No no, it's 19.75 Wh, not mAh. Divide Wh by volts (I don't know what the voltage of the battery is), but then multiply by 1000. You're going to be looking at considerably more than 1975mAh with that.

does the stylus do anything special?

This is like the Sony Z2 Tablet with a PS3 controller, minus the games and stylus.

The stylus uses NVIDIA's new DirectStylus 2.0 tech, which brings in better sensitivity and more features, including the ability for apps to better sense the stylus and its relation to the position of the tablet.

Has anyone noticed an LTE availability date anywhere? The nvidia site and Amazon both only offer the Wi-Fi model.

Posted via Android Central App

So I'm thinking HTC won't be able to make a tablet now that looks like this? It looks exactly like something they'd design.
Posted via Ash Williams Boom Stick!

Why wouldn't they? I think Apple is the only manufacturer pedantic enough to actually sue over a "rectangle with rounded corners".

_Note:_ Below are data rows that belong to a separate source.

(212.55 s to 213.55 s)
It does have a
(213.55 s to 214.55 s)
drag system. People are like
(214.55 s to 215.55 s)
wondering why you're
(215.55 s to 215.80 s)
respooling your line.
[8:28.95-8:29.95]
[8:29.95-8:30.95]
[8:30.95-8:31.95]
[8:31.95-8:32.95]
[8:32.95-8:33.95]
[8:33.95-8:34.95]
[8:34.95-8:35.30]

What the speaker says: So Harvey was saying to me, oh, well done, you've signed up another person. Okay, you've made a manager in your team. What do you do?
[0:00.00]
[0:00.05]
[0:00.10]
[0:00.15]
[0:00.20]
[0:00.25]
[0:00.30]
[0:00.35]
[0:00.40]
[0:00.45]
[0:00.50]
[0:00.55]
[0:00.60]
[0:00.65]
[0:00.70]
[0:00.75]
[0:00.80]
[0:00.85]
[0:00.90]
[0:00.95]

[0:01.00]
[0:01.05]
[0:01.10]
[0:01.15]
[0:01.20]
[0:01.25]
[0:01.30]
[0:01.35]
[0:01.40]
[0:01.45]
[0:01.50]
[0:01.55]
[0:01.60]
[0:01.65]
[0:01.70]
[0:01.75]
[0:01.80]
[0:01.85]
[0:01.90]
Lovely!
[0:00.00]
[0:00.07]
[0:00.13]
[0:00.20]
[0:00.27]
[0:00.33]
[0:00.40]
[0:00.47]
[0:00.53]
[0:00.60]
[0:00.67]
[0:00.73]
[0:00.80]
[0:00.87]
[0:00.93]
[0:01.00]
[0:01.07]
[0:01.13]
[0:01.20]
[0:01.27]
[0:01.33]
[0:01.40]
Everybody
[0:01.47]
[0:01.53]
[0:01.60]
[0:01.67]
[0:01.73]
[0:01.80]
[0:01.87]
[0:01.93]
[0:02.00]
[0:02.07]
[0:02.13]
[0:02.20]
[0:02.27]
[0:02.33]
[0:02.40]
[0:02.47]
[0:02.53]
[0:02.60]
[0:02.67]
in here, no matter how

What i would like to know is if you can save games on the SD card. If you can then 16GB would be perfectly fine. Dont need the connectivity.

Yes, if the game developer allows it. Nvidia doesn't put restrictions on moving apps to sdcard in general though.

Posted via Android Central App

Thanks Andrew. This little sneak peak was enough for me. I'm sold. It also helps that my gaming PC is running two GTX 550 graphic cards and will be able to stream games.

Except that GameStream has a graphics card requirement.
From nvidia's website:
System Requirements for PC Game Streaming:
> GPU:
- Desktop: GeForce GTX 650 or higher graphics card
-Notebook: GeForce GTX 800M, GTX 700M and select NVIDIA Kepler™ architecture–based GTX 600M GPUs
> CPU: Intel Core i3-2100 3.1GHz or AMD Athlon II X4 630 2.8 GHz or higher
> System Memory: 4 GB or higher
> Software: GeForce Experience™ application and latest GeForce drivers
> OS: Windows 8 or Windows 7

Thanks. I was already tracking my mistake. I have an evga GTX 760 sc with acx cooling coming today. Anyone have a need for two evga GTX 550ti with an ssl bridge? Lol

Very nice tablet, would have liked a QHD screen on it.. Waiting patiently for the next nexus tablet if it ever comes and will make a decision then depending on price.

Posted via Android Central App on nexus 7 (2nd gen)

QHD is cool and all... But anywhere near necessary on an 8 inch tablet? Not really. Especially considering the performance hit you'd see pushing those pixels.

Posted via Android Central App

Thank you for being the voice of sensibility. All these people "demanding" 4K screens in devices under 10" (who obviously have no idea of the ramifications of all those extra pixels) drive me crazy ;)

It is extremely disingenuous to say the processor has 192 cores. The K1 is a penta-core processor. It has a GPU that has 192 cores. The K1 is NOT a processor with 192 cores. Or, unless you'd like to start saying that the Moto X has 8 cores, or the Apple A7 has 6 cores, or so on...

Posted via Android Central App

How is the screen quality compared to the Nexus 7 2013?

And: How many games support the "move to SD" feature or how its called?

This looks great. I don't even want most of the gaming capabilities, but with the K1 this will be blazing fast, and the stylus will just be icing on the cake. Superb just as a general android tablet!

Posted via Android Central App

It's an iPad rip off with a weird aspect ratio for Android and doesn't seem to be available in any country outside of China

Posted via Android Central App

Hi Andrew,

Would you say the size of the device is the same as the Nexus 7 (2012) ? (Since the Nexus 7 2012 had all that bezel.) Or is it larger?